In the material below, find the line containing "Silent video, 20 frames per second." and the line containing "[2:00.09-2:00.94]", then reproduce exactly both of them and every line between, and nothing else.

○ ○ ○

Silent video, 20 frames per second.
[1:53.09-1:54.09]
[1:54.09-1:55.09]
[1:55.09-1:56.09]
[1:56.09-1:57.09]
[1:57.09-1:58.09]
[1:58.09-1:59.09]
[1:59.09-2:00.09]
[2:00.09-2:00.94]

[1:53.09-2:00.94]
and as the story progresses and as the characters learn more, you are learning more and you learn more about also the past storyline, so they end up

○ ○ ○

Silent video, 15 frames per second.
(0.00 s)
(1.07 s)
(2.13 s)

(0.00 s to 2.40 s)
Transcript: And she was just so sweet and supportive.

○ ○ ○

| TASK RESULT |
Silent video, 20 frames per second.
[1:53.09-1:54.09]
[1:54.09-1:55.09]
[1:55.09-1:56.09]
[1:56.09-1:57.09]
[1:57.09-1:58.09]
[1:58.09-1:59.09]
[1:59.09-2:00.09]
[2:00.09-2:00.94]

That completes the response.